Prediction of superresponders to CRT

Prediction of superresponders to CRT

Prediction of superresponders to CRT: Various types of responses are possible after implantation of a cardiac resynchronization device (CRT) in a person with heart failure. There could be no response (non-responder), good response (responder), and a super response (superresponder). Some could even have a negative response.

Superresponders have a good clinical outcome. Those with wide QRS complex indicating extensive intraventricular conduction disease are likely to have a superresponse. They typically have a QRS duration of 150 milliseconds or more and left bundle branch block. Females and those with no previous infarction are likely to have a better response. Body mass index less than 30 kilograms per square meter and small baseline left atrial volume index may also predict a better response [1].

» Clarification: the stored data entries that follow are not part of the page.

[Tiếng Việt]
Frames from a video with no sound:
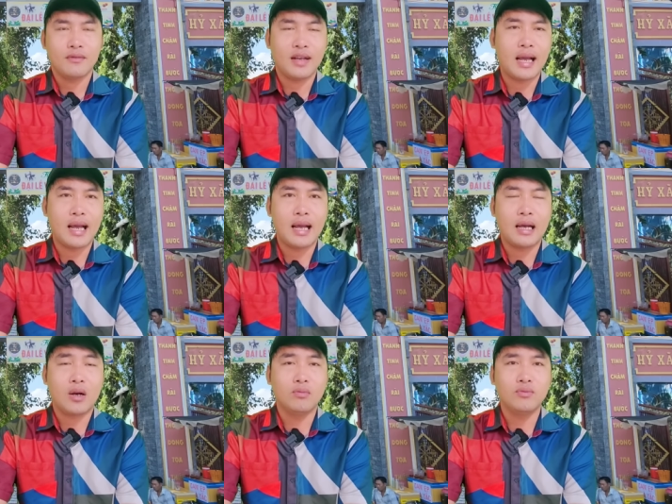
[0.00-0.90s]

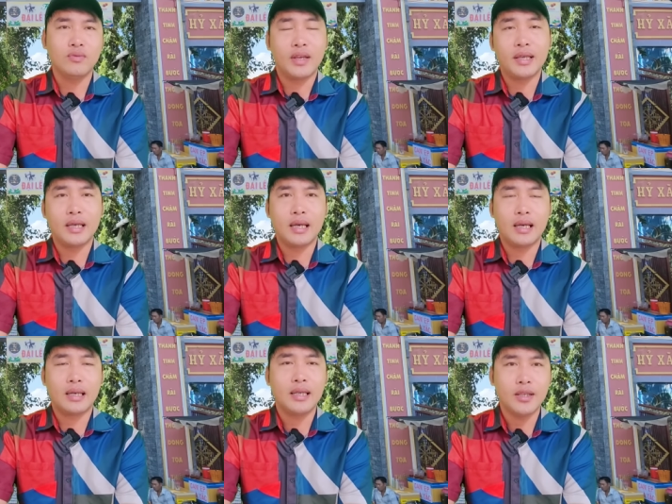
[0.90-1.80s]
và cũng vì
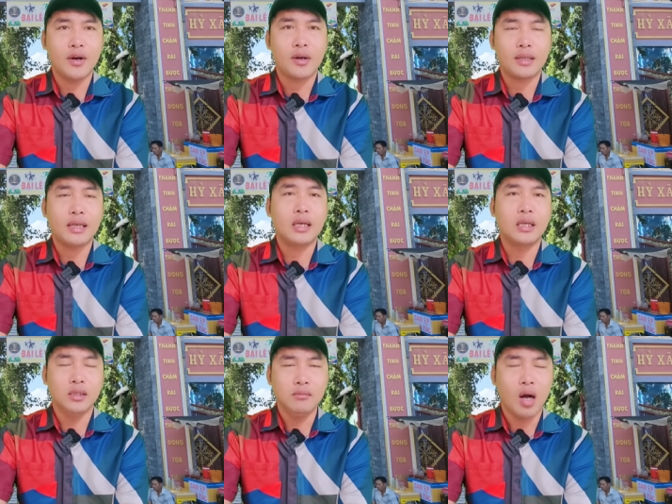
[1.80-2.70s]
à, cái lý do đó chính là
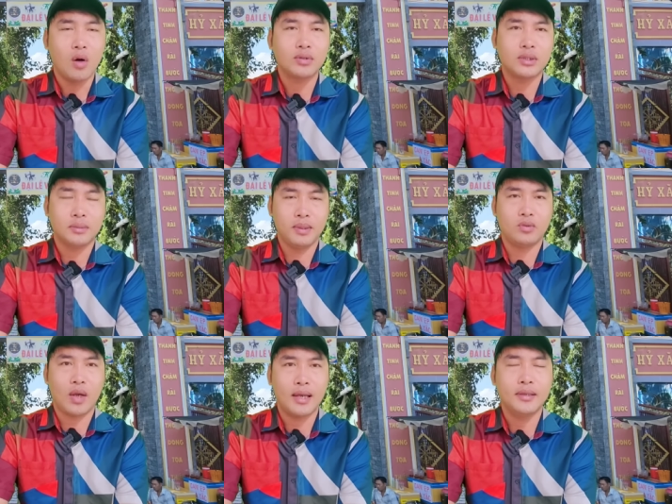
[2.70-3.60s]
ngưỡng mộ sư thích minh
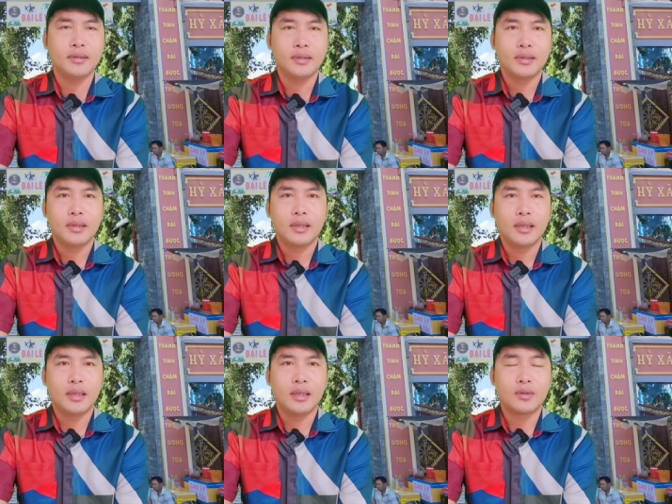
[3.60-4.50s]
tuệ
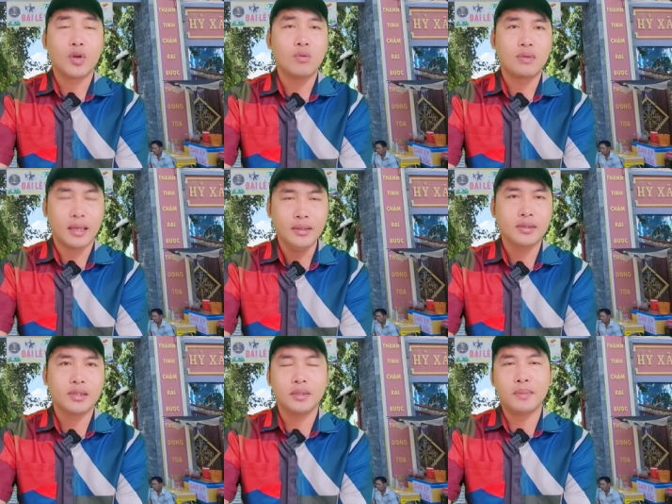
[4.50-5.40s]
à, tôn
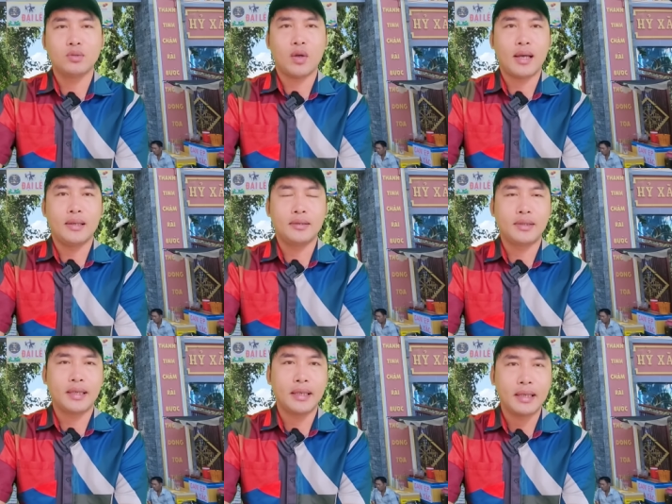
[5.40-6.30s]
kính sư thích minh tuệ
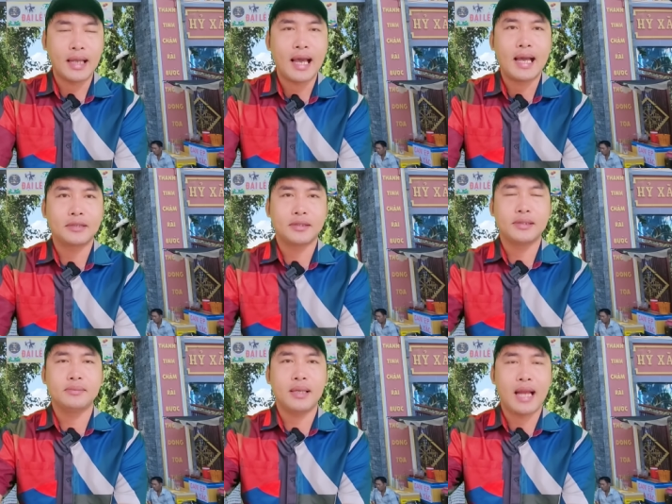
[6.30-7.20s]
cho nên là
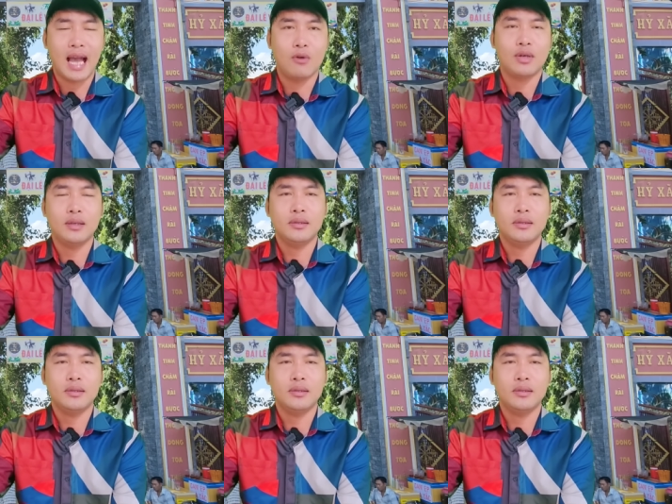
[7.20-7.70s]
sư minh đạo đó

As an example, the authors presented a 55 year old female who had been implanted CRT with defibrillator 6 years earlier for non ischemic dilated cardiomyopathy. He left ventricular ejection fraction prior to implantation was 28%. It increased to 38% with CRT. Her left ventricular end diastolic volume index came down from 144 mL/m2 to 95 mL/m2 and her left ventricular end systolic volume index came down from 104 mL/m2 to 59 mL/m2.

Reference

  1. Jan Steffel, Frank Ruschitzka. Superresponse to Cardiac Resynchronization Therapy. Circulation. 2014 Jul 1;130(1):87-90.